Concrètement, le préfet peut prononcer des interdictions à l’encontre des guetteurs, acheteurs ou petites mains impliqués dans le trafic, sans attendre une procédure pénale. Il peut aussi demander au bailleur, qu’il soit social ou privé, de saisir un juge pour obtenir la résiliation d’un bail ou se substituer à ce dernier pour expulser les occupants en cas d’activité illicite.
Une quarantaine de dossiers d’expulsion en cours
Le préfet des Hauts-de-Seine a rapidement mis en œuvre ces nouvelles dispositions. Depuis septembre 2025, 24 dossiers d’expulsion liés au narcotrafic sont en cours dans le département. Parmi eux, 18 ont été initiés par des bailleurs, dont 13 à la demande du préfet.
Un exemple notable concerne un couple à Rueil-Malmaison. Leur dossier est en procédure depuis le 17 juillet dernier, après plusieurs saisies de drogue, d’une arme et de munitions chez le résident, Adil, au 39. Sa femme, Sonia, habitant au 37, avait également été retrouvée en possession de drogue.
Une réponse ferme face aux activités criminelles
Ce durcissement intervient notamment après l’arrestation en flagrant délit d’un dealer à proximité, qui détenait les clés de l’appartement de Sonia. Celui-ci a reconnu que la femme lui sous-louait le logement. Ces éléments ont permis de lancer une procédure d’expulsion.

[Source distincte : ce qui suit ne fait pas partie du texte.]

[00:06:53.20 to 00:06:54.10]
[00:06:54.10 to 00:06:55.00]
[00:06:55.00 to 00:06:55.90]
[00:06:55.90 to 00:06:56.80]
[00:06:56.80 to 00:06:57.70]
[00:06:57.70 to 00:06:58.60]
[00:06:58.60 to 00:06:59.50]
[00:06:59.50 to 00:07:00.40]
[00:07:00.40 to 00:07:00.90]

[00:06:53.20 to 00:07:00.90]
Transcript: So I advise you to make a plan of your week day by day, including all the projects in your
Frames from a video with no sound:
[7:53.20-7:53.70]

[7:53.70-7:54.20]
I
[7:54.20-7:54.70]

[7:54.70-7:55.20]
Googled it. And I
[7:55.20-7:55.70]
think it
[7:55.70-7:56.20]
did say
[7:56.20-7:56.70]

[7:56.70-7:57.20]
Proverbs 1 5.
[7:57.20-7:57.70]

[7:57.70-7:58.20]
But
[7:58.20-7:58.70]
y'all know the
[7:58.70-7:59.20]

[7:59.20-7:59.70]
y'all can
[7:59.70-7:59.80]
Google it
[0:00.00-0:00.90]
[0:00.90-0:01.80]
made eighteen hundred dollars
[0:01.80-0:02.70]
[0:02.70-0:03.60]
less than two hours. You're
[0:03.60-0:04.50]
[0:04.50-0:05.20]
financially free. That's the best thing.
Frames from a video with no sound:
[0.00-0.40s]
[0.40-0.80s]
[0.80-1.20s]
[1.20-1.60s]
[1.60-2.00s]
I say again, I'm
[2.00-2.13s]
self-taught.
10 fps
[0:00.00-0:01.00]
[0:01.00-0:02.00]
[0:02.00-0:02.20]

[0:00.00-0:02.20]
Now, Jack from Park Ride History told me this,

Le préfet souligne l’importance de cette démarche : « Lorsqu’un logement est utilisé pour des activités criminelles, l’État répond avec fermeté. » Il insiste aussi sur le fait que de nombreux citoyens attendent depuis longtemps une telle intervention, face à des dealers souvent violents et irrespectueux des règles.
Une lutte contre le trouble à l’ordre public
Au-delà du narcotrafic, le préfet mène également des actions pour faire face au trouble à l’ordre public. Son objectif est de favoriser l’expulsion rapide des locataires perturbateurs, notamment dans le parc social. Il privilégie l’intervention de la force publique pour ces expulsions, puis signale aux bailleurs la vacance des logements pour leur réaffectation.
Depuis la signature de la convention Brugère, 24 autorisations judiciaires pour expulser des locataires ont été délivrées. Parmi elles, 18 ont déjà été exécutées. Les motifs sont variés : dégradations, nuisances sonores ou utilisation du chien comme arme contre le voisinage.